コルトレーンやジミヘンが60年代の終わりに世を去って、一つの時代の節目を迎えた頃から、キング・クリムゾンが「21st century Schizoid Man」を69年にリリース。前述の「Blow by blow」が75年、そしてこのEruptionが出たのが1978年。ジャズではマイルス・デイビスの「in a silent way]」「Bitches Brew」が69年。「Agharta」「Pangaea」が75年。72年にはチックコリアが名盤「Return to Forever」をリリース。そして80年の奇跡の復活から新宿西口特設会場での伝説となったLiveを記録した「We want Miles」が81年。
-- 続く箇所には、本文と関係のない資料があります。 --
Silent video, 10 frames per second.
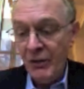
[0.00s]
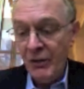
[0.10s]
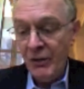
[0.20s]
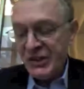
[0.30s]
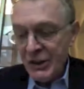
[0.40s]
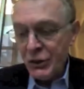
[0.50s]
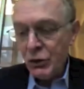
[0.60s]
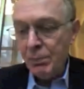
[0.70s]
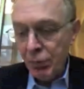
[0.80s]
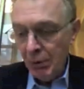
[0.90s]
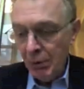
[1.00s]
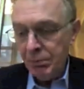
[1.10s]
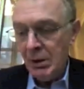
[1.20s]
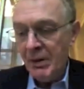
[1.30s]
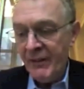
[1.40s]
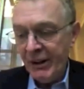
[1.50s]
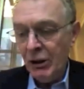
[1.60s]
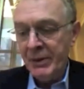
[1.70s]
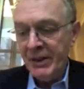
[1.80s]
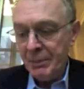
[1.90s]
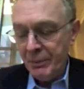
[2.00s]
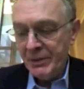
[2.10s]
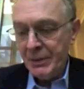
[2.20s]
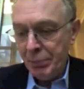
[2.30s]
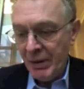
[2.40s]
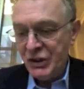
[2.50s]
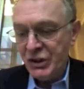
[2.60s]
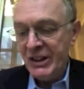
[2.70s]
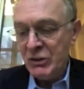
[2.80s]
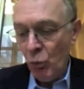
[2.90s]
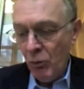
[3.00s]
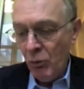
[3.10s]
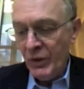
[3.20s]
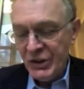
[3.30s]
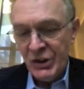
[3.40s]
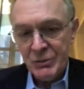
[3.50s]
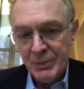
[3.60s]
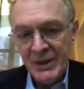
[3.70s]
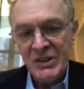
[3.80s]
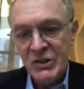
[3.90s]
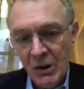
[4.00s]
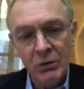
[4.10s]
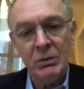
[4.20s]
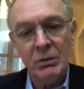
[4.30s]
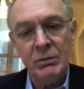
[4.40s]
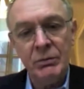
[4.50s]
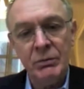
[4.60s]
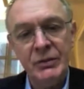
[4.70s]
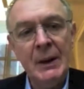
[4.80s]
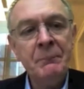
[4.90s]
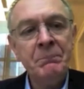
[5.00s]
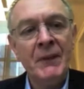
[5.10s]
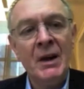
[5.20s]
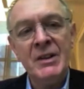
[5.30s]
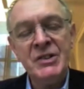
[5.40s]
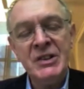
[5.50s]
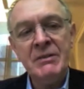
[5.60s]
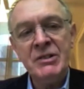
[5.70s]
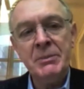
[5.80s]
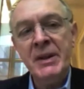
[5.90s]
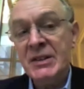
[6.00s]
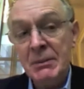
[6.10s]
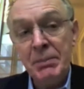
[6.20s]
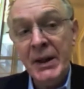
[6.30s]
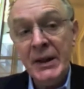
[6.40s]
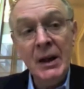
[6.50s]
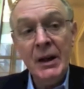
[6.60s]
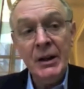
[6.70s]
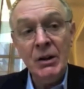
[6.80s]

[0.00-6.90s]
that the central problem of economic depression is one which has been solved, seems to me to be,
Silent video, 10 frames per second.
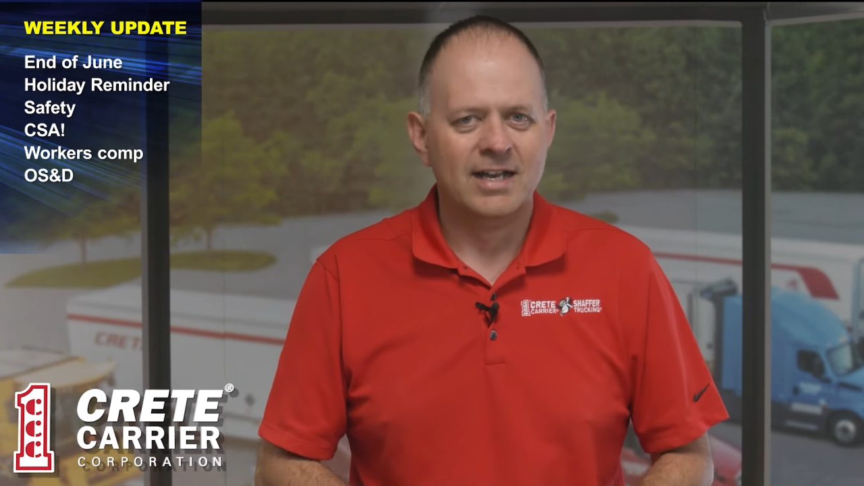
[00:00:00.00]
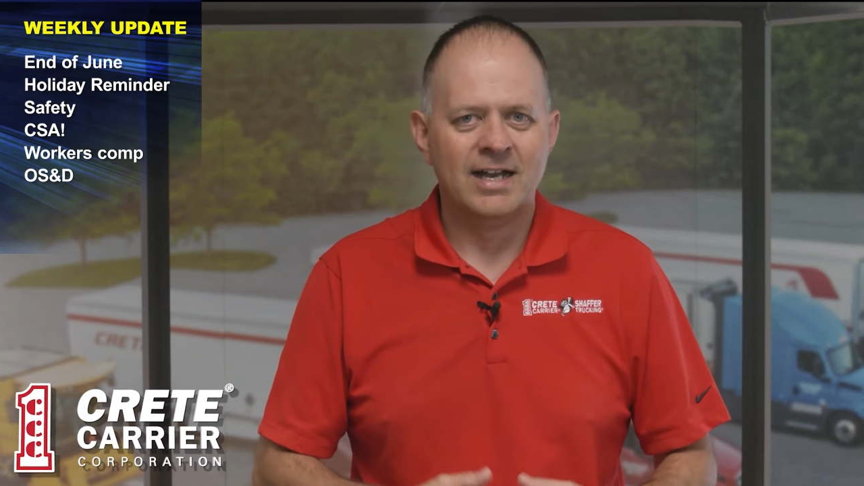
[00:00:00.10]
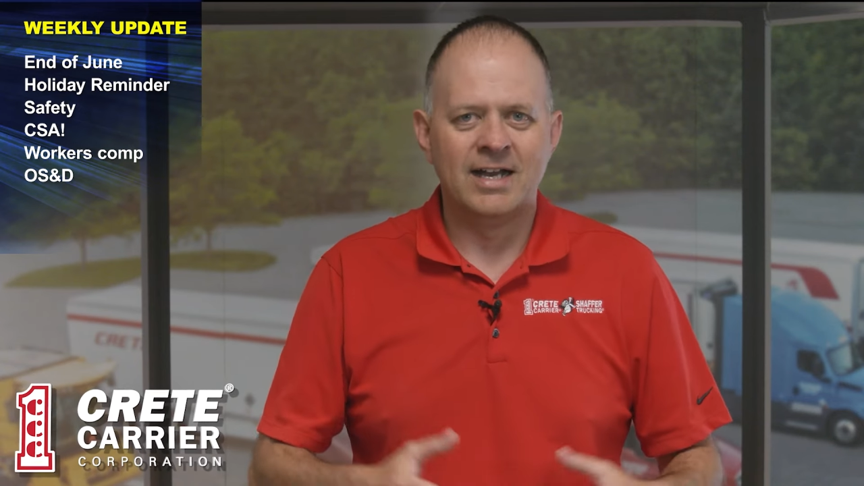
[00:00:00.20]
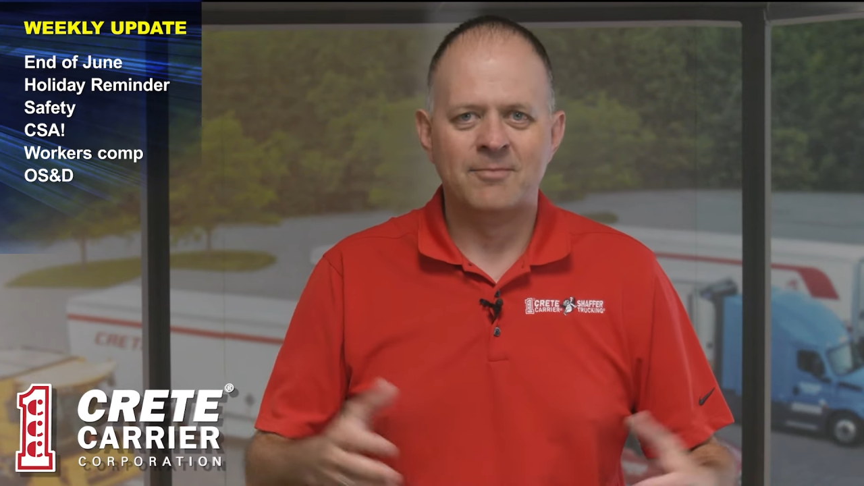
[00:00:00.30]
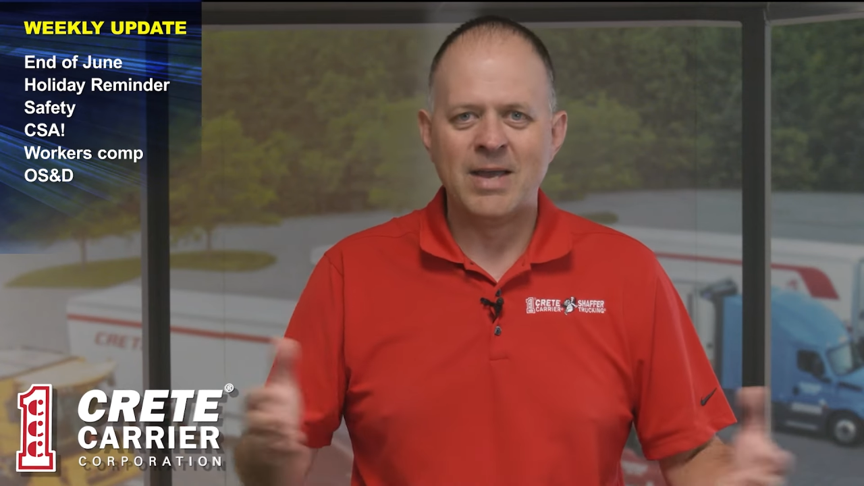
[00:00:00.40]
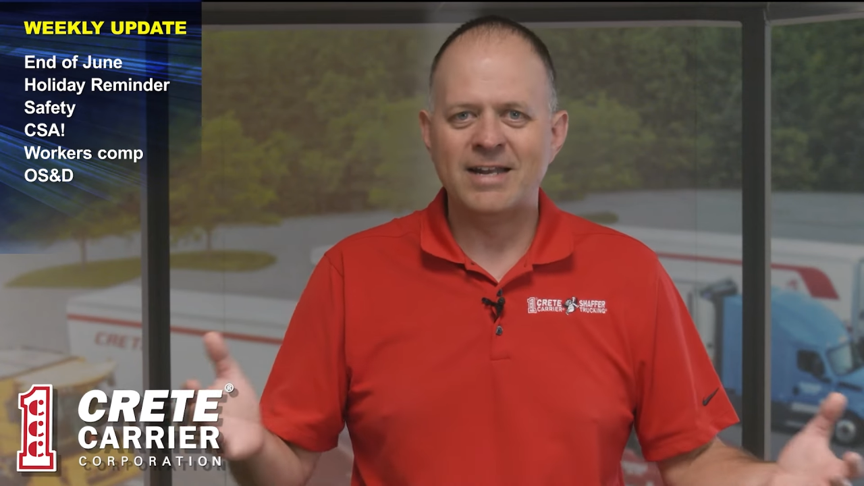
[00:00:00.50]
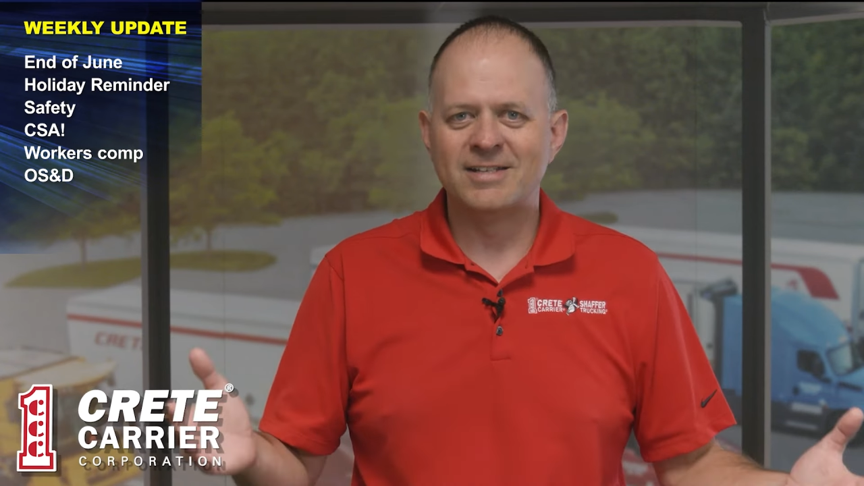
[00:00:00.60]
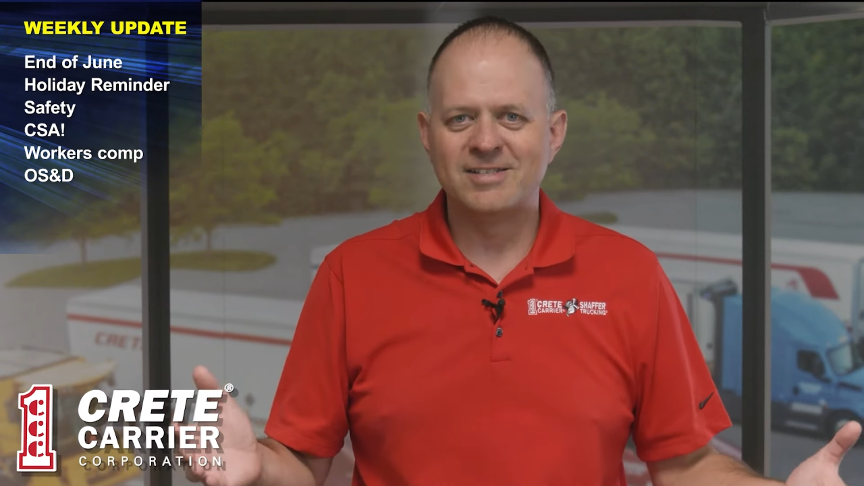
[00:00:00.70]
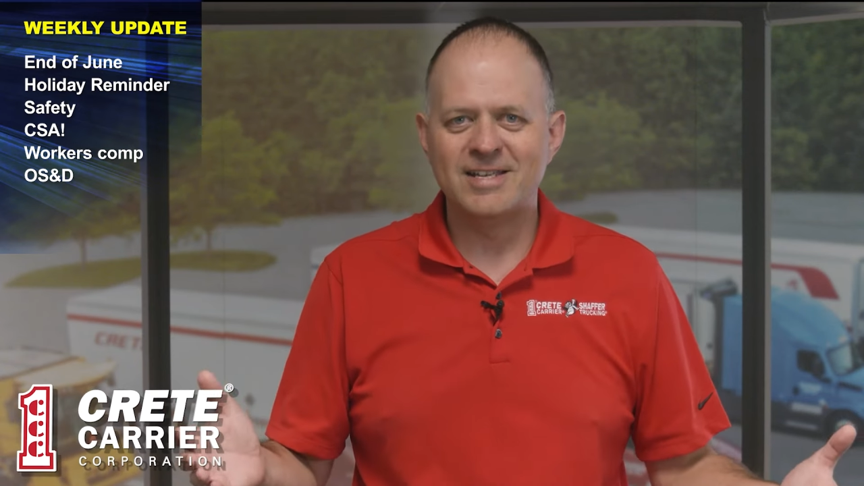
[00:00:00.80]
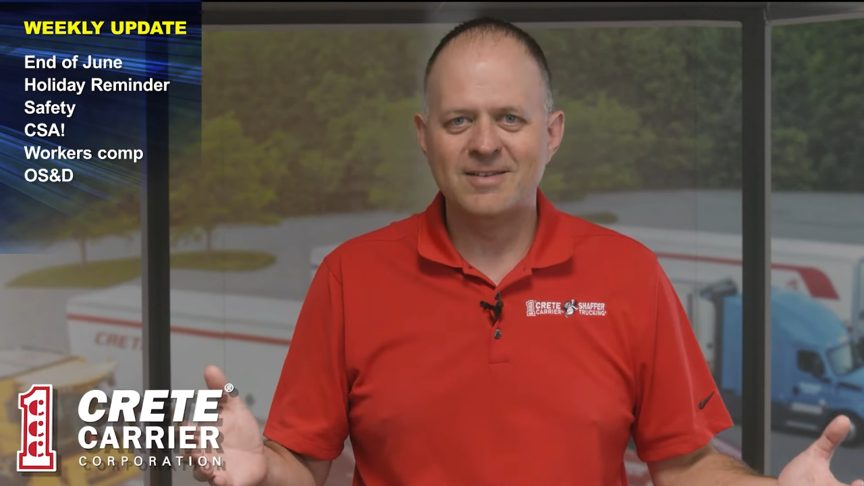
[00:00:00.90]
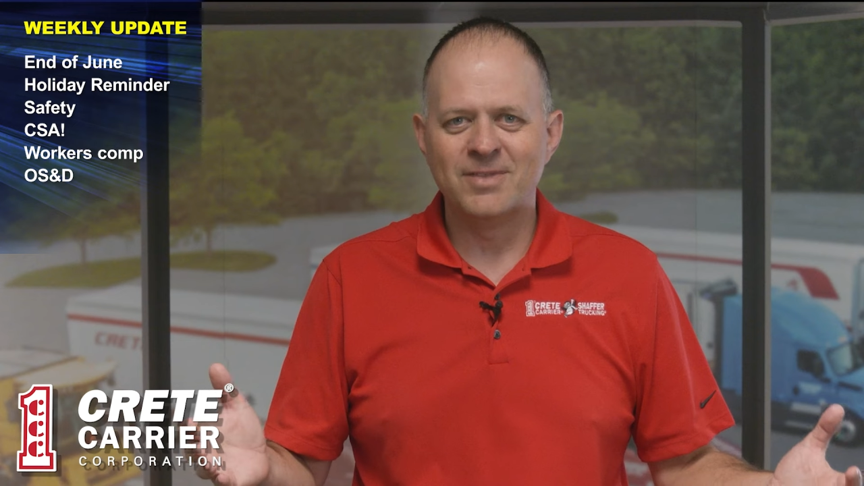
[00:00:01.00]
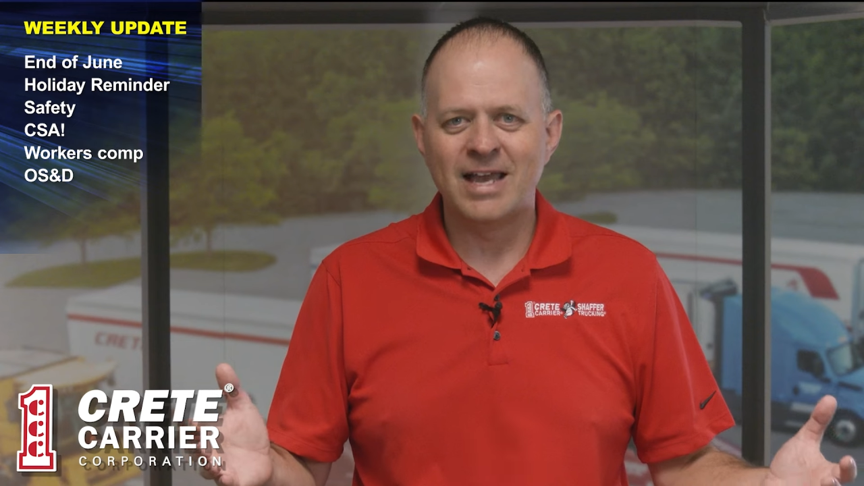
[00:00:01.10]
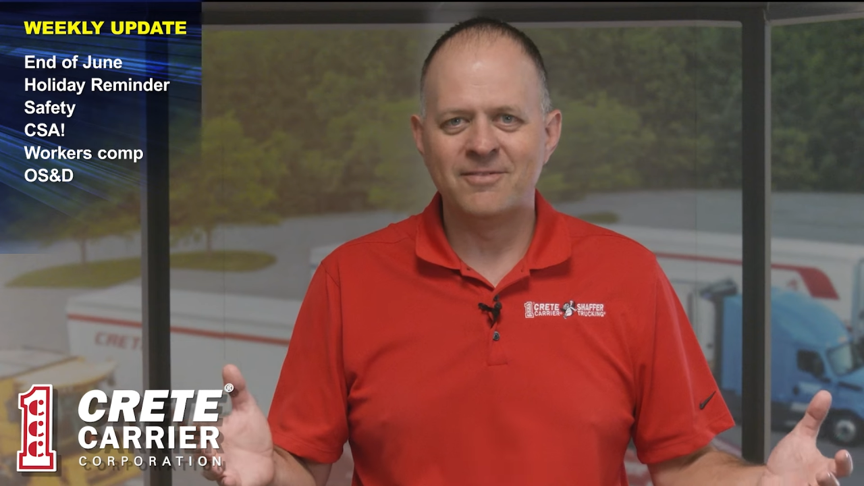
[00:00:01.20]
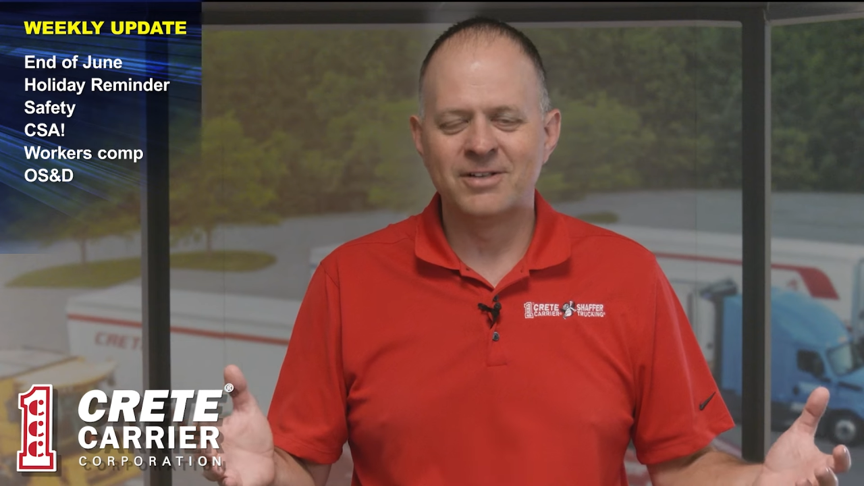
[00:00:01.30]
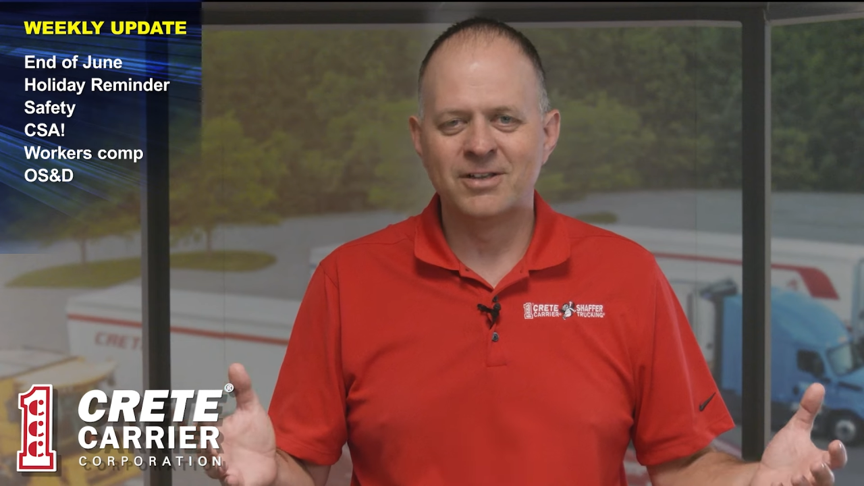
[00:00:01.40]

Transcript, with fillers: uh, maintenance team having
今やジャズ界のレジェンドとなっているウイントン・マルサリスが18歳にしてアートブレイキー&ジャズメッセンジャーズでデビューしたのが80年。その間、かのECMレーベルが69年に誕生。新たな世界観を全世界に示し、キース・ジャレットの「ケルンコンサート」が75年、79年にはラルフ・タウナーの「Solo Concert」がリリースされ、その後アルボ・ぺルトの衝撃的な初作品集「TABULA RASA」が84年にリリース。クラシックではギドン・クレーメルが、まだ無名だった現代の(特に東欧の)作曲家をどんどんと紹介していったのも70年代後半からです。つまり60年代後半から80年前後辺りは、世界の音楽界が正にひっくり返るような大変革の時期だったのです。
琵琶界では鶴田錦史が活躍していた時期と重なりますが、あの頃、鶴田錦史がこういう当時最先端の音楽に耳を傾けていたら、琵琶ももっと多様な表現が花開いて行っただろうと思いますね。鶴田は楽器の改造などにも関心があったそうですから、自分の好みを別にして世界の音楽事情を敏感に感じ取っていたら、器楽としての琵琶をもっと弟子達に託していただろうと思わずにはいられません。さすがの鶴田も、そこ迄の視野は持っていなかったのでしょうね。残念です。
私は琵琶のその音色に惹かれたのです。とにかく琵琶を弾きたかったのです。私が2番目に習ったT師匠の所に最初に稽古に行った時、「私は琵琶歌には興味が無いので、琵琶だけ教えてください」と稽古を始める前に先ず宣言するように言い放ったことを今でも忘れませんね。師匠はニコニコしてましたが、どう思っていた事やら・・・。
まだ10代の頃、マイルスの復活ライブをこの目で見て強烈な衝撃を感じ、同世代のウイントン・マルサリス・山下和仁の世界デビューを見て、ぺルトやラルフ・タウナーの世界に感激しまくっていました。そんな若き日に作曲の石井紘美先生の勧めで、琵琶楽という全く未知の世界に飛び込んでいきました。古典文学や和歌は子供の頃から身近に在り、興味もありましたので、琵琶の音色はすんなりと染み入るようなものを直感しました。しかし勇んで足を踏み入れてみたものの、いざ入ってみると、忠義の心だの合戦ものなんかを得意になって声張り上げて歌っていて、ろくに琵琶を弾いていない。その姿には違和感しか感じませんでした。
こんな魅力のある音色を持った楽器なのに、そこにはこれまで私が貪るように聴いてきた創造性も、先端を突き進もうとする勢いも全くありませんでした。だったら創るしかない。という訳で、最初から私は琵琶を、私の作品を弾く為の楽器という位置づけで考え、オリジナルモデルの開発で自分独自の音色を追求し、それが古典世界と繋がり、そのまま最先端の日本音楽へと向かって行ったのです。この25年程の活動で作品も60曲以上出来上がり、CDアルバムも8枚、オムニバスの作品集が2枚、現在楽曲は50曲以上がネット配信されています。今回ヴァイオリンとのデュオを5曲、樂琵琶のソロを1曲リリースしますが、これだけの作品を世に出して行くことが出来たことはとても嬉しいです。様々な逡巡も失敗もありましたが、充実したものになったと感じています。そしてこれからも20年、30年とこうして活動を続けて行こうと思っています。言葉ではなく、あくまで琵琶の音色を歌わせ、どこまでもその音色で最先端の日本音楽を語り、表して行きたいですね。